Patel and Barrett also both appear in the production, perhaps showing the rather limited pool they had to cast from. Barrett has an odd role as a nun who’s a combination of other characters from the original story, while Patel is credited as the Ghost of Christmas Present. I say credited because I’m pretty sure he also has another role as Marley’s ghost, although that part isn’t listed on the closing credits.

John Brett - possibly the very worst 'actor' in all of Ireland
 
The rest of the all-Irish cast is led by John Brett, Patrick Murphy and Niamh Murphy, about any of whom it’s difficult to find out a great deal. Niamh Murphy does appear to have done a fair bit of stage work in Ireland, however, and has appeared in other short and low-budget films – she’s also by some margin the best performer in this, as the Ghost of Christmas Past, although I have to admit that’s not saying much.
 
Underdone Potato:
The film begins with a black-and-white scene, which a caption tells us is set in London, 1795. I therefore assumed – and spent a large chunk of the film assuming – that this was some sort of prologue, designed to show us some incident in Scrooge’s early life which led to his later temperament, and that the Scrooge and Marley sign seen was perhaps meant to suggest that their fathers had also been in business together. But no – it’s later revealed that this is simply when the film is set. The young boy playing a recorder who I thought was the young Scrooge actually turns out to be a substitute for the book’s young carol singer outside Scrooge’s office.

"Funny thing is, my father was a nun..."

There’s a bit of opening narration, although not taken from the book, and given in this instance by Bob Cratchit. Once we’re into Scrooge’s counting-house, the pattern is set for the film whereby pretty much everything is shot in a sequence of very tight close-ups – presumably to save on having to construct too much of a set behind each character.
 
Producer Carmel Barrett turns up as a nun who is a combination of both Fred and the two charitable gentlemen from the book, having a combination of both their conversations with Scrooge – although Fred’s lines about having got married because he fell in love are changed to the nun having taken her calling because she fell in love with Jesus Christ.
 
‘Jesus Christ’ were certainly among the words going through my mind while I was watching this, I can tell you…

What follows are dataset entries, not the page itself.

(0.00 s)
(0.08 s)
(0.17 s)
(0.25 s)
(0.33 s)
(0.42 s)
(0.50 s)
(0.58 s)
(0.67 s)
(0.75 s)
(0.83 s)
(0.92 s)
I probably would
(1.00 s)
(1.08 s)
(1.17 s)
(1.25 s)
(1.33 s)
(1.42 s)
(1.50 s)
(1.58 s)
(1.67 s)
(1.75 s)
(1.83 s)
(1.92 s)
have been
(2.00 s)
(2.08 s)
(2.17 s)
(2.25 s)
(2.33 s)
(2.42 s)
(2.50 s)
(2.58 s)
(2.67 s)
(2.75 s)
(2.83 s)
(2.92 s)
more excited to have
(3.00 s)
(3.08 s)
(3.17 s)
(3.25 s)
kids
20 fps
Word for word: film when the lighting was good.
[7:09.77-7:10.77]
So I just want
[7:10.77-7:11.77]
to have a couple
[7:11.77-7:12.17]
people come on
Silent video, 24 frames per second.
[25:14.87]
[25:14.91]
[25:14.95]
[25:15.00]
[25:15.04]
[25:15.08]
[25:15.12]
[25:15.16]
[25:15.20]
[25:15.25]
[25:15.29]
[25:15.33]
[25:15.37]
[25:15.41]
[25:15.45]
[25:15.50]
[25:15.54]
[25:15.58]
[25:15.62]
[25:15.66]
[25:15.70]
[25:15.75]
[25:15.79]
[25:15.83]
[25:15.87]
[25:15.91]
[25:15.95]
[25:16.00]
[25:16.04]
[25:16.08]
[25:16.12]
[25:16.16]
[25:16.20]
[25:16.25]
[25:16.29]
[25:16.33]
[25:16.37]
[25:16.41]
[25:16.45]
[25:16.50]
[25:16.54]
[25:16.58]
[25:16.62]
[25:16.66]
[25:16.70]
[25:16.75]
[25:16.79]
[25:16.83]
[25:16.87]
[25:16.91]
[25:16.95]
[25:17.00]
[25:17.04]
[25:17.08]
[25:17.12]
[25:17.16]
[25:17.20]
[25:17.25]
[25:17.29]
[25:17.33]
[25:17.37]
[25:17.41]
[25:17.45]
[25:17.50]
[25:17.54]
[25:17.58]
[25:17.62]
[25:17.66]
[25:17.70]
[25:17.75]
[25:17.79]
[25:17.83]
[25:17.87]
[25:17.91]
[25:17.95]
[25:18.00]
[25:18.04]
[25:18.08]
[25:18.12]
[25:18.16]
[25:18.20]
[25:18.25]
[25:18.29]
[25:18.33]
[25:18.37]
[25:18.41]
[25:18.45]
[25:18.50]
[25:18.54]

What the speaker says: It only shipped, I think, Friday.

No, it turns out that Lucy isn't the dog...
 
We follow Bob home, where we learn that instead of a plethora of Cratchit children, there is just one – ‘Little Lucy’, who takes the place of Tiny Tim in this version. Although Bob’s journey home is so appallingly directed that you can be forgiven for making the mistake of thinking that ‘Little Lucy’ is actually the name of the family’s pet dog.
 
Back in his rooms, Scrooge begins to experience Marley’s haunting presence – without the usual doorknocker which kicks things off. Instead, in this instance it’s replaced by… a novelty teapot. I suppose you have to hand it to them for making use of what was available to them, although why Scrooge had such a thing in his bedroom is, unsurprisingly, not delved into.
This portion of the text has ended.